▸ **TASK**
Look through the listing for the string "second" and copy out every line that holds it.

▸ **PROVIDED DATA**
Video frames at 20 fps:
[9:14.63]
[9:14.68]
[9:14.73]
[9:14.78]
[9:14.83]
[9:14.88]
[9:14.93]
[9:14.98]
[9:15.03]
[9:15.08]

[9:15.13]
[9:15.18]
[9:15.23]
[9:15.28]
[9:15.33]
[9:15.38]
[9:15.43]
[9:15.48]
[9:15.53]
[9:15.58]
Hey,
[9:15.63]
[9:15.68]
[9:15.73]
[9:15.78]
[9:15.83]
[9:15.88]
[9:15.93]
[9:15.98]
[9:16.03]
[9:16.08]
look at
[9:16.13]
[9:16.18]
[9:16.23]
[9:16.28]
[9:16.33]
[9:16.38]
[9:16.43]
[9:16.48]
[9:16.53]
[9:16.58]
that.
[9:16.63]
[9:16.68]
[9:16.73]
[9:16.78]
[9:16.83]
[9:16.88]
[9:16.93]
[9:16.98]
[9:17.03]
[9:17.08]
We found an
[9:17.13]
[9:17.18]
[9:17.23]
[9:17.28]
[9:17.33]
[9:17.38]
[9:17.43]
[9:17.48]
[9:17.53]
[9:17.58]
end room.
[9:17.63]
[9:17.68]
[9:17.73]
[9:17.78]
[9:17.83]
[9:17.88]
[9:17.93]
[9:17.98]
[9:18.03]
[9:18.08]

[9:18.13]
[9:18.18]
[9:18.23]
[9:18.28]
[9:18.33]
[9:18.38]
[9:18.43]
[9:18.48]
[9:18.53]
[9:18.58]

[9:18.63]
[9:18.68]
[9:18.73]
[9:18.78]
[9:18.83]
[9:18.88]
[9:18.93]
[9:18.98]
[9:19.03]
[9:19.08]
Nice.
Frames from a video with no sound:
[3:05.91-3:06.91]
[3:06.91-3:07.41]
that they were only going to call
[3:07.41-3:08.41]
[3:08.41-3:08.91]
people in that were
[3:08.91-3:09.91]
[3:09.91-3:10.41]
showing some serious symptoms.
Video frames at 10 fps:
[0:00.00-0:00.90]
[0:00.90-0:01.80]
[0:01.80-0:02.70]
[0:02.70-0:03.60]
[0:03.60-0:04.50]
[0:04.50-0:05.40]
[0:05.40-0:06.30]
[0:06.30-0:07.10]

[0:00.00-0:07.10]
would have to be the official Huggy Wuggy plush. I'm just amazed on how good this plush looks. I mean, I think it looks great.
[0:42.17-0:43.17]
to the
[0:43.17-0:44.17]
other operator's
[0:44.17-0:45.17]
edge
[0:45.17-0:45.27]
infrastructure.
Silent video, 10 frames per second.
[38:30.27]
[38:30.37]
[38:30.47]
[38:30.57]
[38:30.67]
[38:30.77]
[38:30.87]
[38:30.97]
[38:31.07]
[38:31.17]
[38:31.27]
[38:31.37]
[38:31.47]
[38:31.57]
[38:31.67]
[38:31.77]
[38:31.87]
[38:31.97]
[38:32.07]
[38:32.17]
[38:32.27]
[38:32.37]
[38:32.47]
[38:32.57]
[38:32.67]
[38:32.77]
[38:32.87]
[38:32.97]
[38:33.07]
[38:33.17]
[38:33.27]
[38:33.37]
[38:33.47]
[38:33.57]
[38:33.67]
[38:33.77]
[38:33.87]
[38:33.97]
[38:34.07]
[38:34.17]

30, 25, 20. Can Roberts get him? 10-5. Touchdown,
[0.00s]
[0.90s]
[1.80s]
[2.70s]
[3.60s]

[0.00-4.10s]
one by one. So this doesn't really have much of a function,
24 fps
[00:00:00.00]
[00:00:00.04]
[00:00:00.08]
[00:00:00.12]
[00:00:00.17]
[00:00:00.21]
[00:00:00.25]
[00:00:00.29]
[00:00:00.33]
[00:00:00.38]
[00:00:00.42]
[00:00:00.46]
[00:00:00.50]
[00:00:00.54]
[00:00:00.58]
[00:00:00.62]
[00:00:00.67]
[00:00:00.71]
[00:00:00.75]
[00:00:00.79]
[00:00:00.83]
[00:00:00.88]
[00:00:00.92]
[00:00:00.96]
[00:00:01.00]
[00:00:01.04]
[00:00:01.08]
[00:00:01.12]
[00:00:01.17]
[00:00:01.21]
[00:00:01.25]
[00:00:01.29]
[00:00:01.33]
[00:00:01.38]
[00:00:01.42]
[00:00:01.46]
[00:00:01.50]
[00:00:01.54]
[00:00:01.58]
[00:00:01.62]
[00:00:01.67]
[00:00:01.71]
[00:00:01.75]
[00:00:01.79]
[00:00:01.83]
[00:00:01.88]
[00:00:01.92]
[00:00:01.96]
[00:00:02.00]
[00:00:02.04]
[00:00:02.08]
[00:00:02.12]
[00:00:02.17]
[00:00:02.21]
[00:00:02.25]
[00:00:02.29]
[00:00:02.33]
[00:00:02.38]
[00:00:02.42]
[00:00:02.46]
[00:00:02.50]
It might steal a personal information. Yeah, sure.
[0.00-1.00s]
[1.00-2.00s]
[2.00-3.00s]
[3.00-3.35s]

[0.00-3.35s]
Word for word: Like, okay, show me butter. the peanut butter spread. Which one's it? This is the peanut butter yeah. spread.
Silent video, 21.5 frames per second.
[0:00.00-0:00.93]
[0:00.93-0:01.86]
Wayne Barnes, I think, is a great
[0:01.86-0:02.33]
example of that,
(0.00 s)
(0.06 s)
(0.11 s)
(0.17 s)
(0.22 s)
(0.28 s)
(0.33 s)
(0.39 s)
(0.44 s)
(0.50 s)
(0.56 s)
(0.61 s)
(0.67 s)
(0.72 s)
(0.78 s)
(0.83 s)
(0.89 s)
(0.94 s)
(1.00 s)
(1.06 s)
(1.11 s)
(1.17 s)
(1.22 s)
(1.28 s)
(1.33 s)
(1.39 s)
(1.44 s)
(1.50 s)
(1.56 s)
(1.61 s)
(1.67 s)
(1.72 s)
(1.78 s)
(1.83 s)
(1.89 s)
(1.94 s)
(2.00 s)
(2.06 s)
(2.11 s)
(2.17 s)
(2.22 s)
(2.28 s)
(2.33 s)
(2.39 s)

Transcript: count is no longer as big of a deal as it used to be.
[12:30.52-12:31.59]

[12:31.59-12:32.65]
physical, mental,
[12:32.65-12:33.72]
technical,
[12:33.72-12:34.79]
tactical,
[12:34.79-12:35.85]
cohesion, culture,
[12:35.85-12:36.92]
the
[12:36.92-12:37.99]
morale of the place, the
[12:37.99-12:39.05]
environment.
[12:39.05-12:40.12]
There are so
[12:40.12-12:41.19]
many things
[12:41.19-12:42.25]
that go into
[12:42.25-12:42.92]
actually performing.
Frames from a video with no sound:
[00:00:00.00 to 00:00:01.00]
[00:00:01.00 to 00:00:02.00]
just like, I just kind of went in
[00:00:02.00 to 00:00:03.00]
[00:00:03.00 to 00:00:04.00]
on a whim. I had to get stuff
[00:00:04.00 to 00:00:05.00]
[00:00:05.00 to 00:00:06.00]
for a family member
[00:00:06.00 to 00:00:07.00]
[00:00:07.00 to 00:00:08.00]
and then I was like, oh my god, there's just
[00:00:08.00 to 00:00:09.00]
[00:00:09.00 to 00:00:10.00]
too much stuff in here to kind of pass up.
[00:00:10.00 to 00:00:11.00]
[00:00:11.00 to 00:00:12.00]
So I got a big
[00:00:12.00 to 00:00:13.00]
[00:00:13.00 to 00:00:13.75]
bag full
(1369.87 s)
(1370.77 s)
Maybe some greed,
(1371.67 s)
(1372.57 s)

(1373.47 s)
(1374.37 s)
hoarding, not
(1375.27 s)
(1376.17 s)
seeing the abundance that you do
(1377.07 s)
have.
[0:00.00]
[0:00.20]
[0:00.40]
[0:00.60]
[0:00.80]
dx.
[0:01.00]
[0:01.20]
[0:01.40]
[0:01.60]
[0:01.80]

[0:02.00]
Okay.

▸ **EXPECTED ANSWER**
Silent video, 10 frames per second.
Silent video, 21.5 frames per second.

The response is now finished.